The new 10,000-square foot facility is scheduled to open in 2017.

As its name suggests, the new Kenojuak cultural centre will house space for artists to work and sell their art, a teaching space, as well as a heritage pavilion to display some of the community’s history.

The new facility will replace the West Baffin Co-op’s Kinngait studios, first established in 1959 and the oldest professional printmaking studios in the country.

The buildings that currently serve as studios have become run down over the years.

While eight to 10 artists can currently work in both the co-op’s stone cut and lithography studios, a new centre will provide a less cramped space for a new generation of artists who are producing larger-sized pieces, say co-op staff.

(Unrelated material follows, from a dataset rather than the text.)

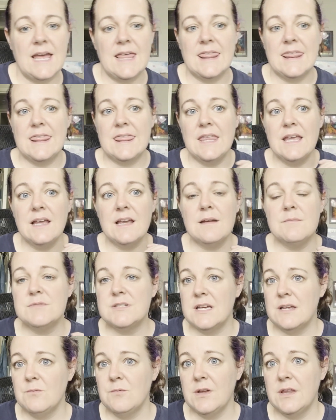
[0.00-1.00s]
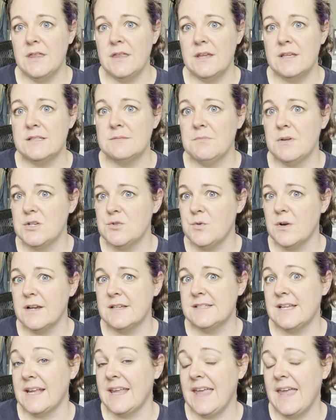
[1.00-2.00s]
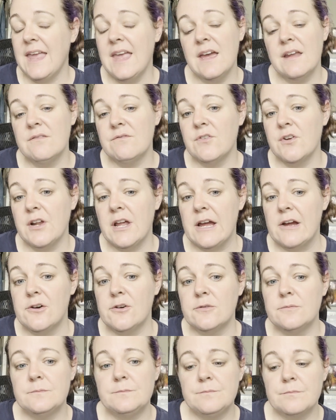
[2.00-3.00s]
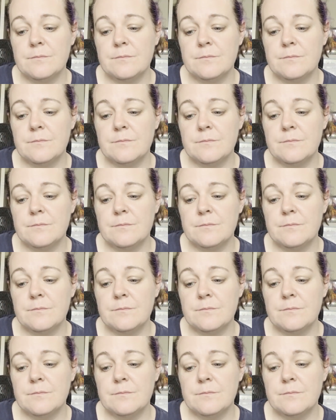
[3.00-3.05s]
I think I'm done with as much work as I can for now.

The other part of the new facility will serve as a heritage centre where the co-op plans to finally display its permanent collection which, until now, has been scattered between Nunavut and southern Canada.

The building was designed by Iqaluit’s Panaq design and the Montreal-based architectural firm, Fournier, Gersovitz, Moss, Drolet and Associates, which produced the designs for Iqaluit’s yellow airport terminal and, more recently, several new airport terminals in Nunavik, as well as the future Canadian High Arctic Research Station in Cambridge Bay.